▶ [Task instructions]: Please repeat every record exactly, leaving out any pictures.

▶ [Data shown]:
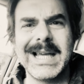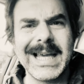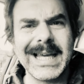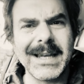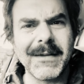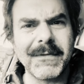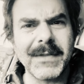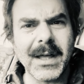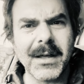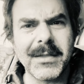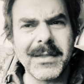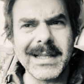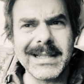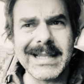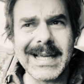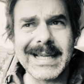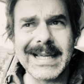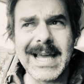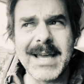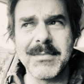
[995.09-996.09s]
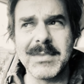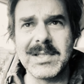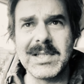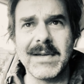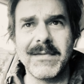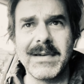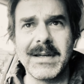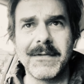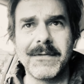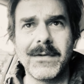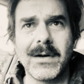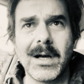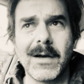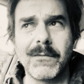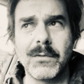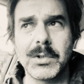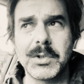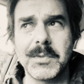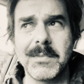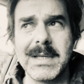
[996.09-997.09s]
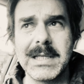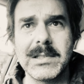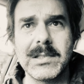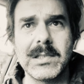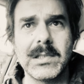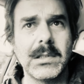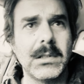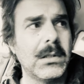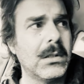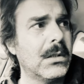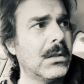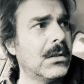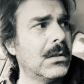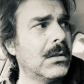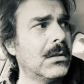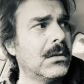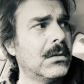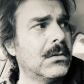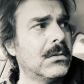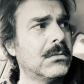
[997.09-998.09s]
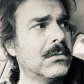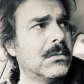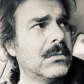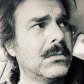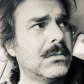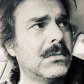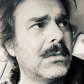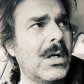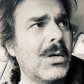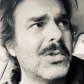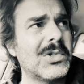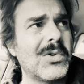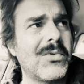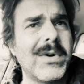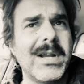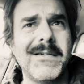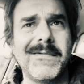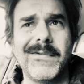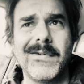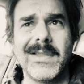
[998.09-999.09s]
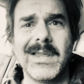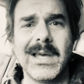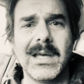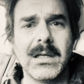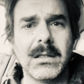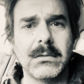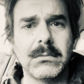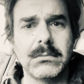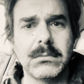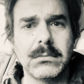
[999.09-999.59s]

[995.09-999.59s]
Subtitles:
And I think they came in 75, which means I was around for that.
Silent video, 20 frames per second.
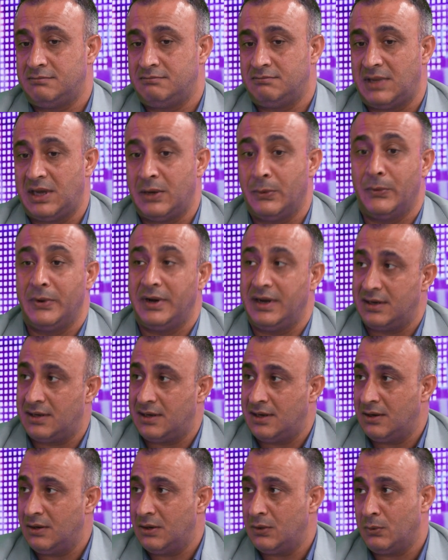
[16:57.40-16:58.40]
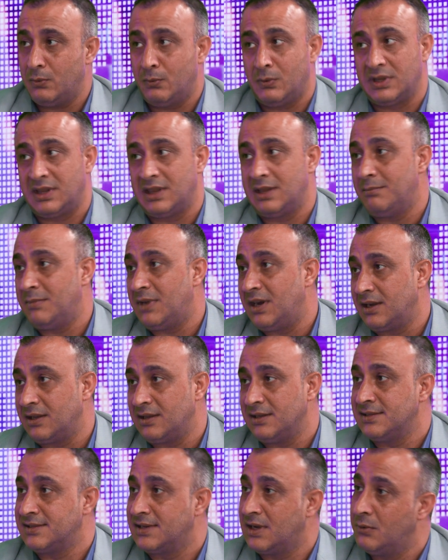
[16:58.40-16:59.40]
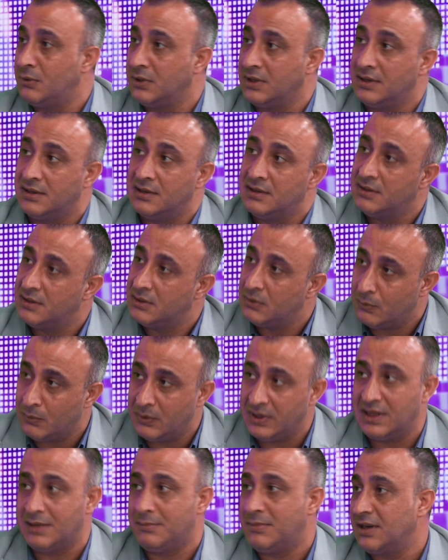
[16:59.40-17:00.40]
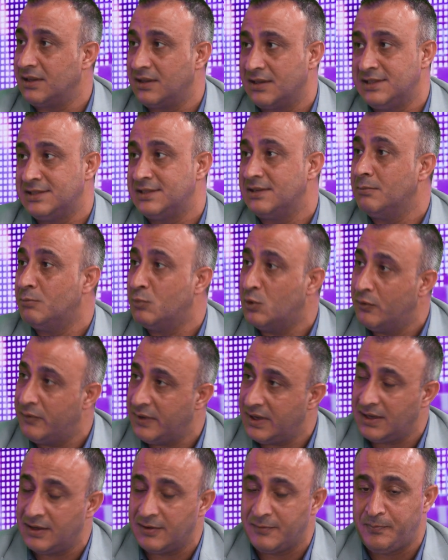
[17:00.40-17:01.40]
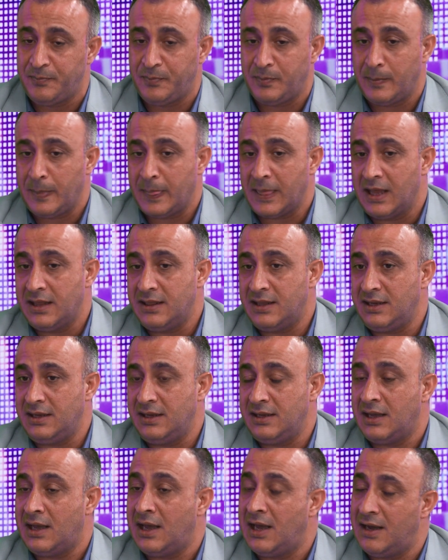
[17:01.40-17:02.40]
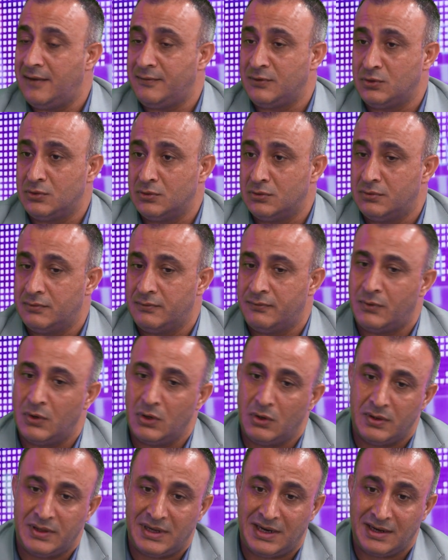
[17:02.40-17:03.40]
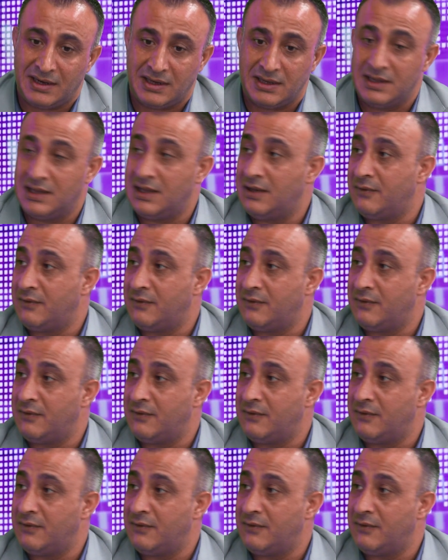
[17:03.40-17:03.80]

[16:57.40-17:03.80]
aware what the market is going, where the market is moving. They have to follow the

▶ [Task solution]:
[995.09-996.09s]
[996.09-997.09s]
[997.09-998.09s]
[998.09-999.09s]
[999.09-999.59s]

[995.09-999.59s]
Subtitles:
And I think they came in 75, which means I was around for that.
Silent video, 20 frames per second.
[16:57.40-16:58.40]
[16:58.40-16:59.40]
[16:59.40-17:00.40]
[17:00.40-17:01.40]
[17:01.40-17:02.40]
[17:02.40-17:03.40]
[17:03.40-17:03.80]

[16:57.40-17:03.80]
aware what the market is going, where the market is moving. They have to follow the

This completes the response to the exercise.